Buio. Rumori in scena, due corpi che si muovono dentro grandi ruote, si parlano e si raccontano come se fossero un’unica persona, e una parte di storie e racconti di vita vissuta nello spettro di qualcun altro.
“Flusso”, titolo dello spettacolo che vede in scena Lino Guanciale e Gianmarco Saurino si è rivelato un’esperienza teatrale di rara intensità, capace di scardinare la linearità narrativa per farsi puro movimento teatrale ed emotivo. Lo spettacolo è andato in scena presso il Teatro Kismet di Bari dal 11 al 18 aprile dove i due attori non si sono limitati a raccontare una storia, ma hanno saputo abitare lo spazio bianco della mente, trasformando la parola in corpo e l’astrazione in presenza scenica pulsante.
I due performers hanno dimostrato una sintonia e sinergia magnetica. Lino Guanciale ha saputo mettere in campo la consueta precisione millimetrica dimostrando una capacità di controllo vocale che gli permette di scolpire ogni singola sillaba, invece, Gianmarco Saurino mette in scena una fisicità vibrante e una passionalità istintiva. Insieme, i due attori danno vita a un gioco di specchi e contrapposizioni: sono due facce della stessa coscienza, due correnti che si scontrano e si fondono in un unico “flusso” di coscienza. La regia curata da Lino Guanciale sfrutta abilmente l’essenzialità dello spazio, lasciando che siano luci e suoni a definire i confini di un labirinto interiore. Non ci sono molti oggetti in scena: tutto è affidato alla parola e al gesto.

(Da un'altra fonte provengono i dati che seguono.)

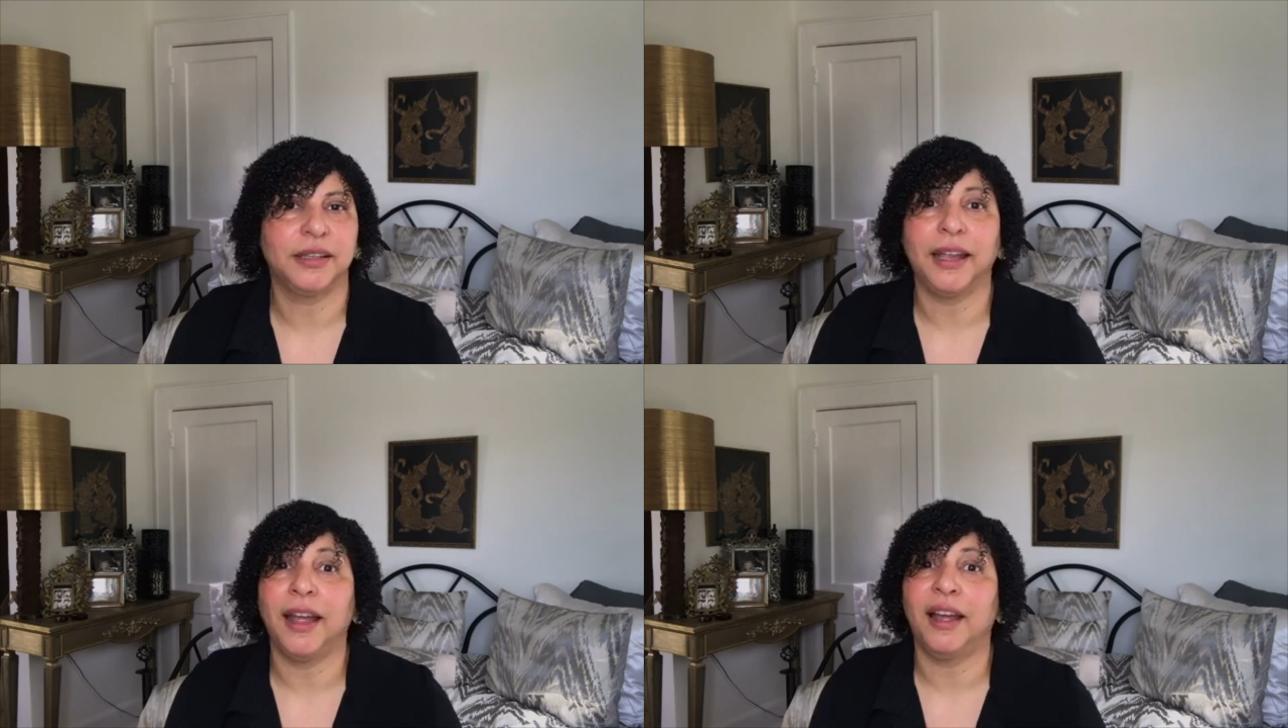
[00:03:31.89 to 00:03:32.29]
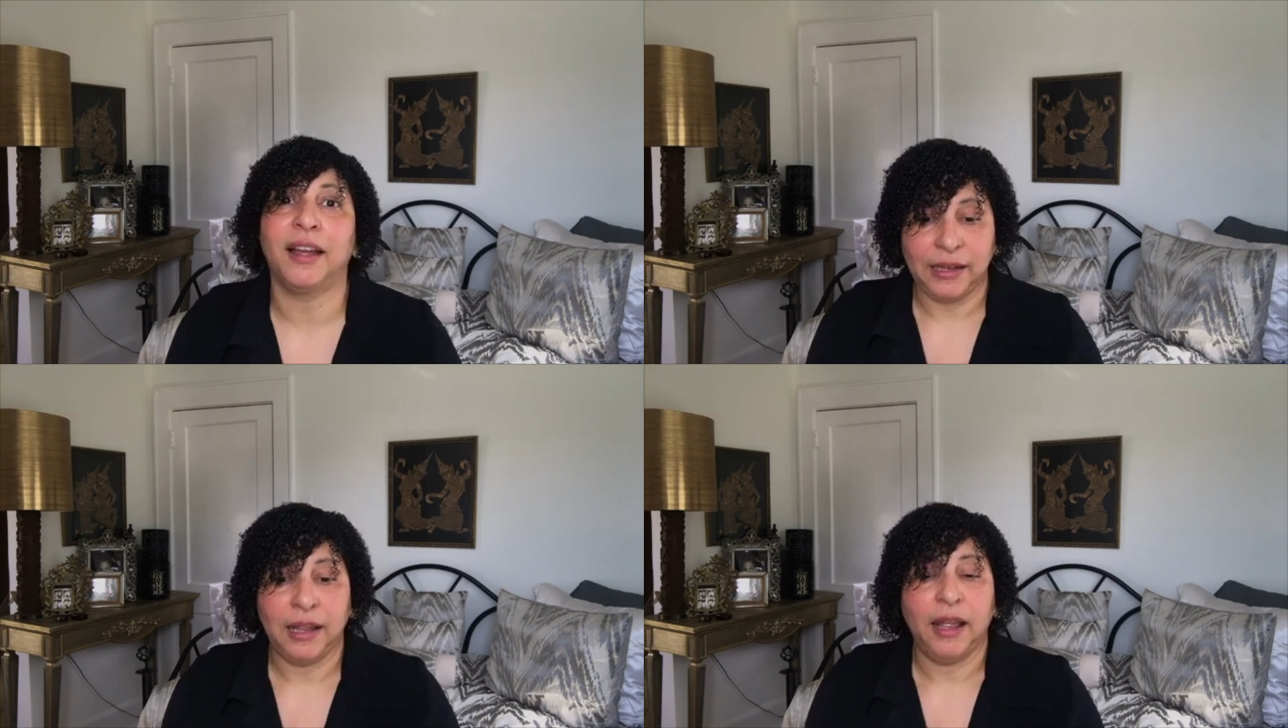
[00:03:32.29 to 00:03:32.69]
Yeah.
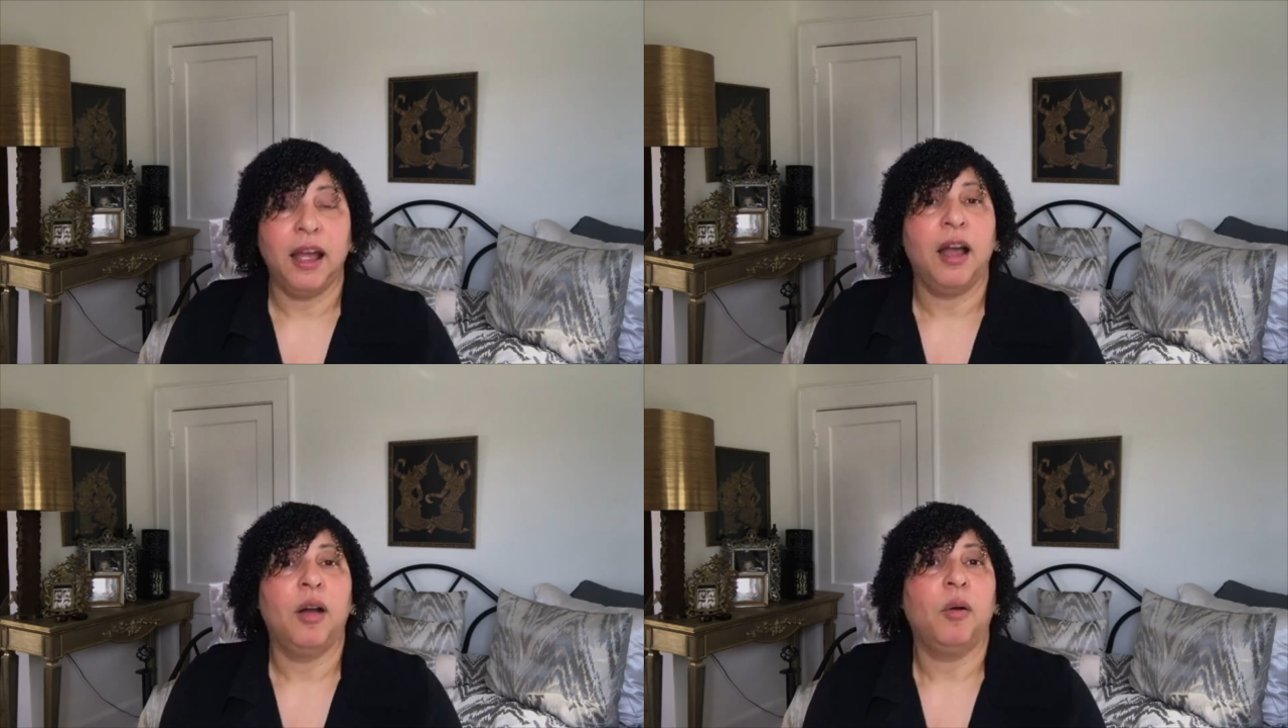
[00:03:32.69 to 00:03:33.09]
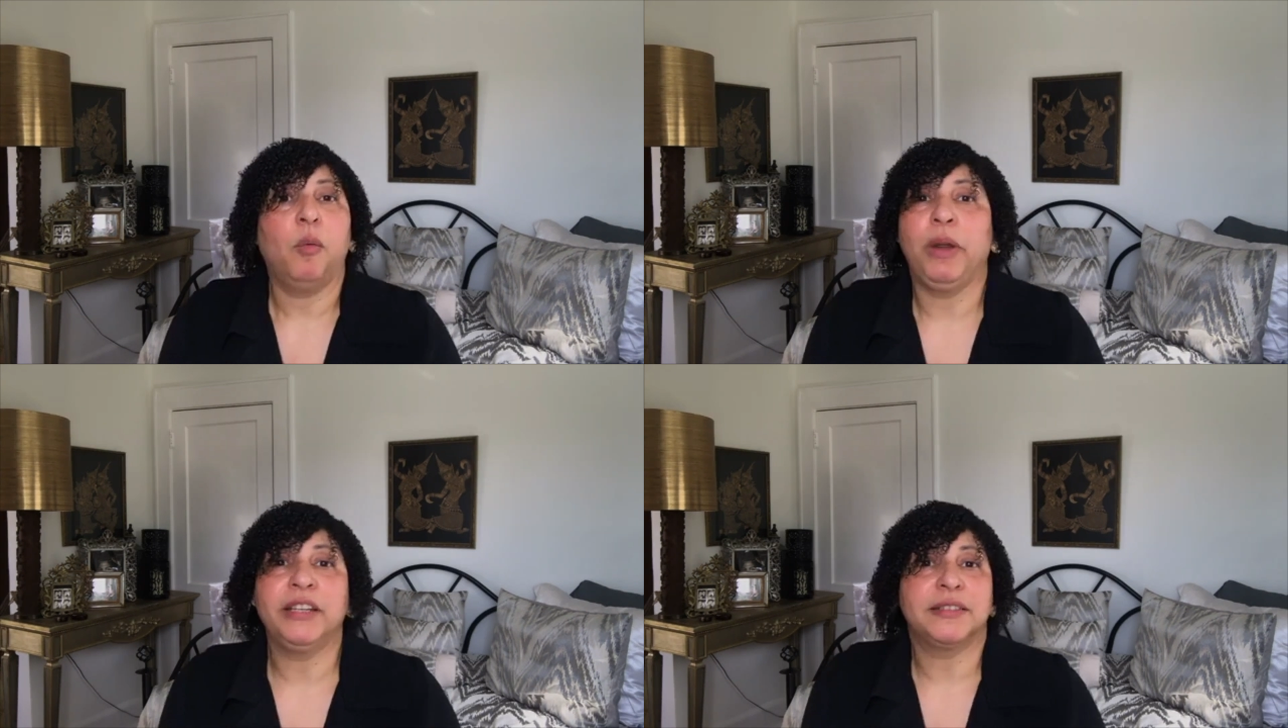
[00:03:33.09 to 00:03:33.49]

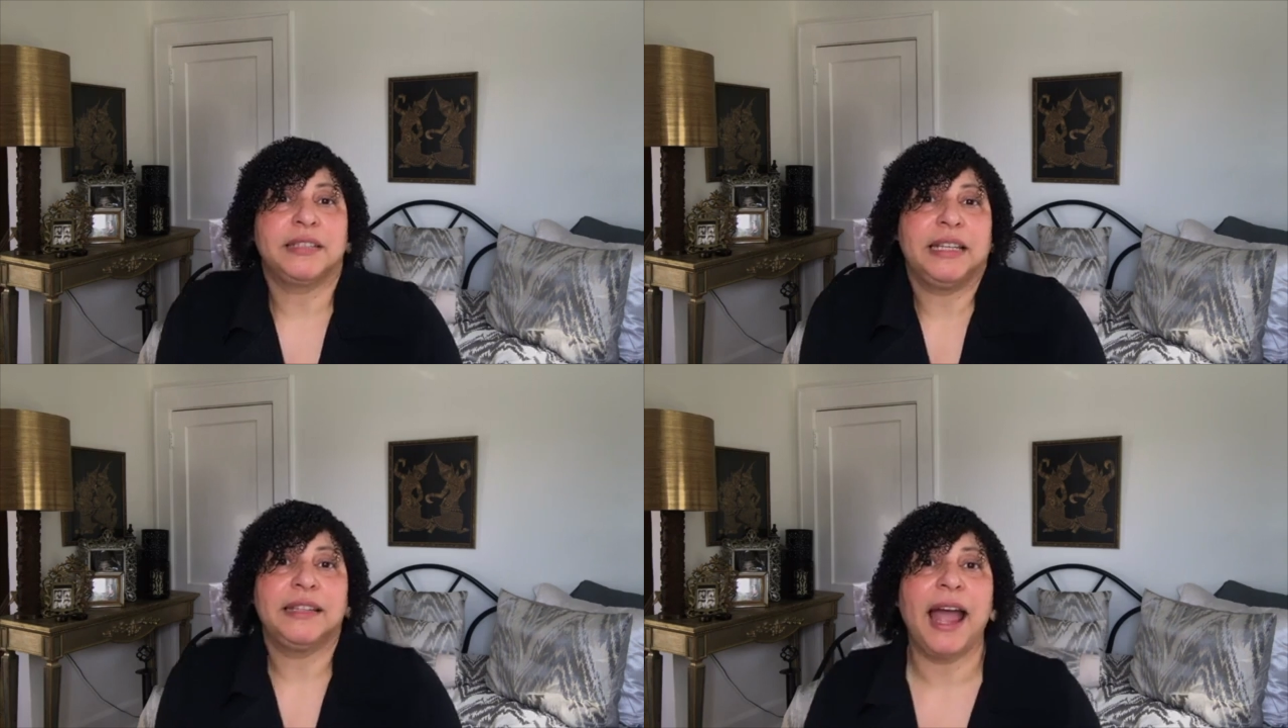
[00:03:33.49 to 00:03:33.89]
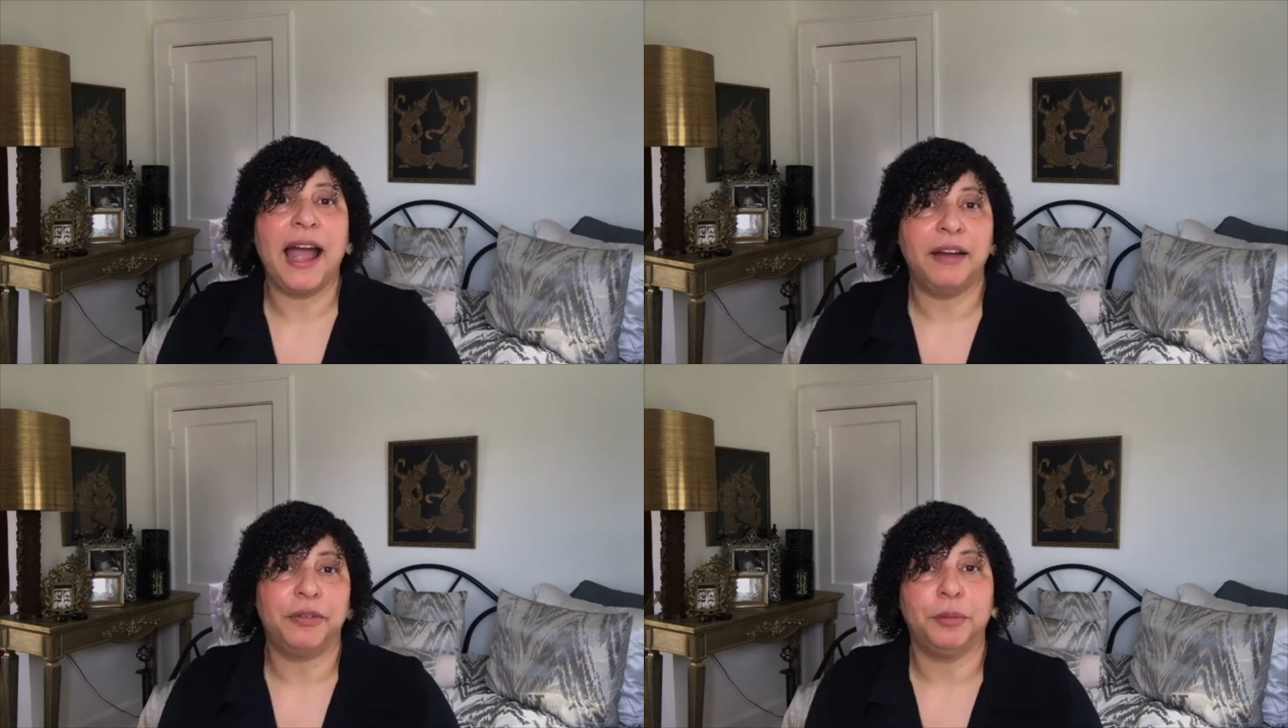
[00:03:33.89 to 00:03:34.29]
We just need to
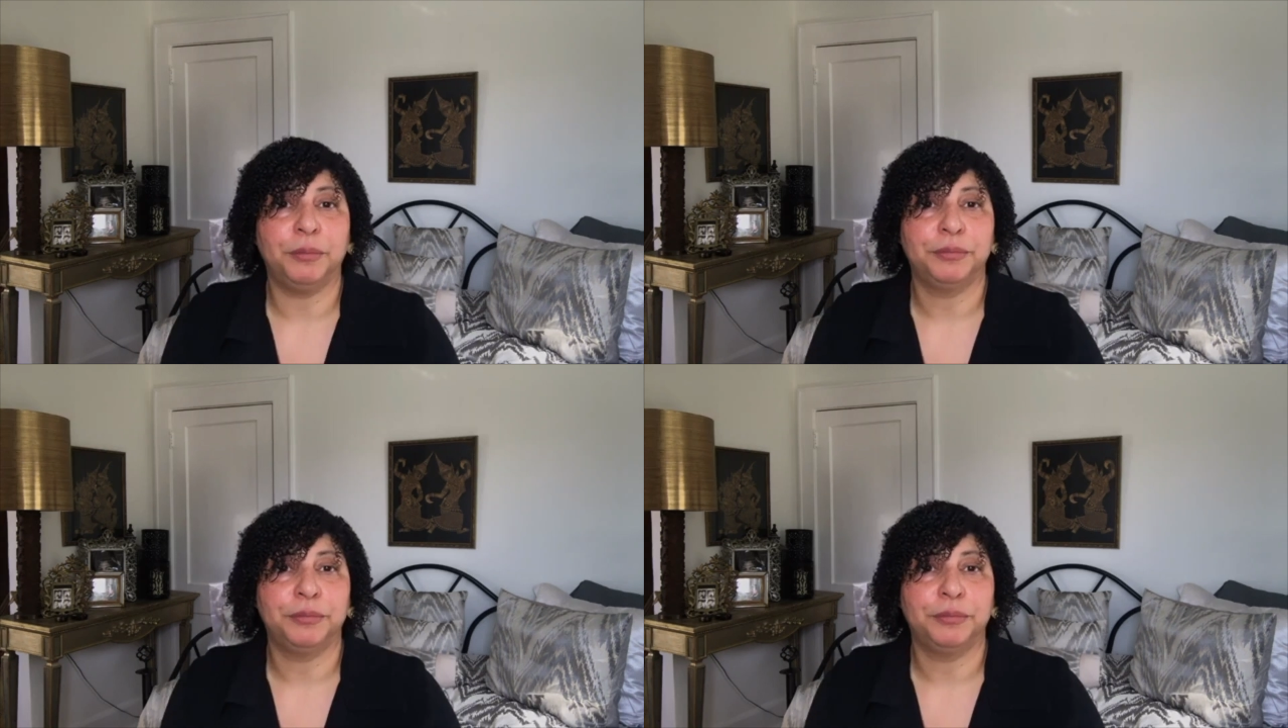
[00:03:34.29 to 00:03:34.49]
have them.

Flusso è uno spettacolo coraggioso, che sfida lo spettatore a non cercare facili risposte ma a lasciarsi sommergere dalle domande. L’accoglienza calorosa del pubblico del Kismet conferma che, quando il grande teatro incontra interpreti di tale spessore, il risultato è un evento che resta addosso ben oltre la chiusura del sipario. Un’opera necessaria per chi crede ancora nel potere trasformativo della performance dal vivo.